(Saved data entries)
==================================================

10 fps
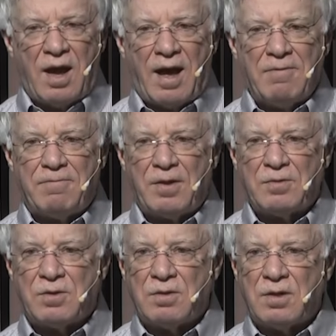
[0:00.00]
I
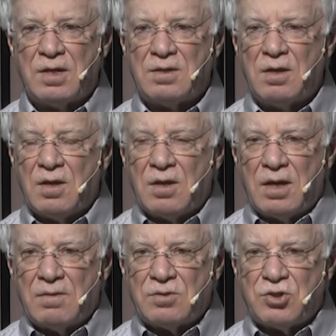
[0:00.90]
felt that it,
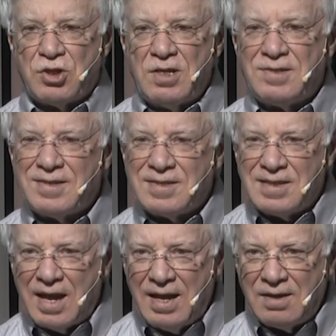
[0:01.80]
Jesus
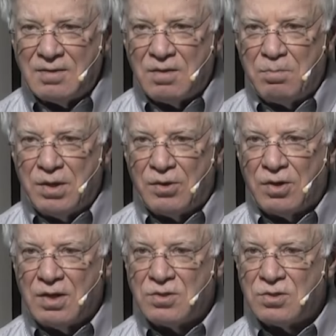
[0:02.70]
take the
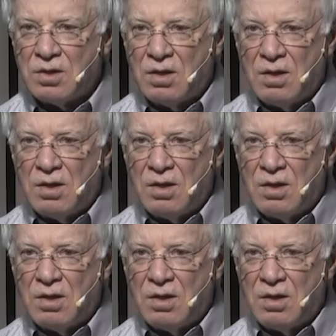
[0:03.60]
bitterness.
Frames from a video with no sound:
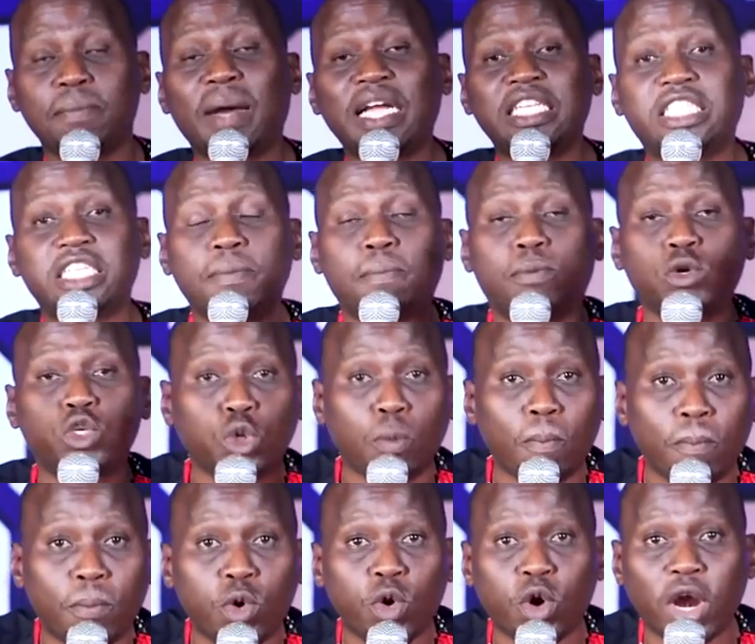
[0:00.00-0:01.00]
Imagine
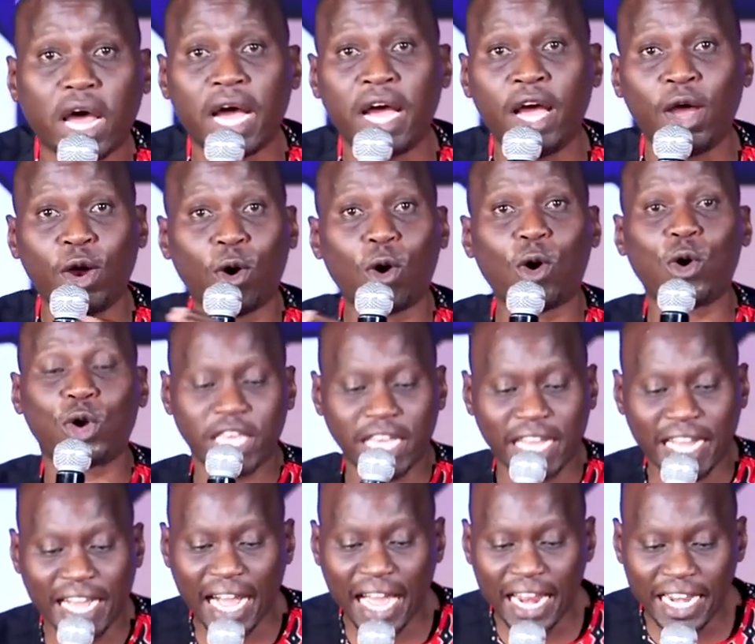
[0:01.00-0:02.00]
Bujumbura or
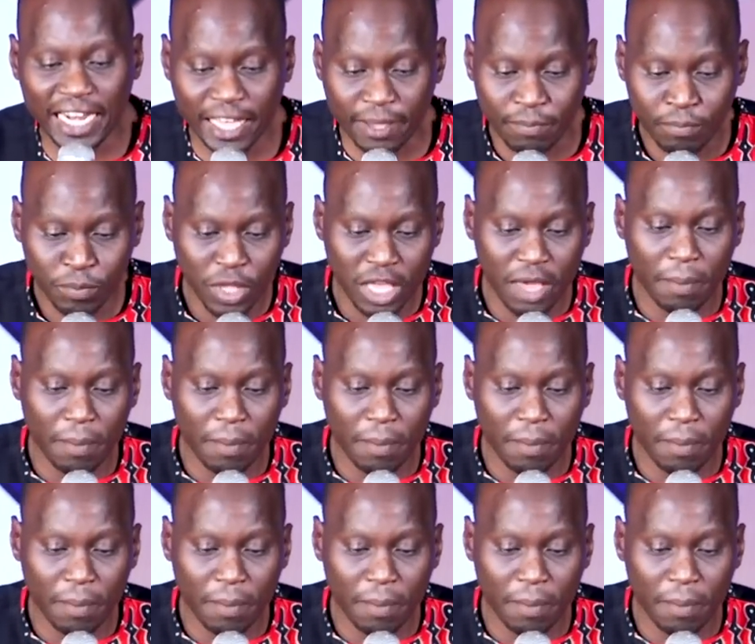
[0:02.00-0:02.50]
Kigali.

==================================================

__What is required__. The records above should be returned word for word, with every picture left out.

__Solution for this problem__.
10 fps
[0:00.00]
I
[0:00.90]
felt that it,
[0:01.80]
Jesus
[0:02.70]
take the
[0:03.60]
bitterness.
Frames from a video with no sound:
[0:00.00-0:01.00]
Imagine
[0:01.00-0:02.00]
Bujumbura or
[0:02.00-0:02.50]
Kigali.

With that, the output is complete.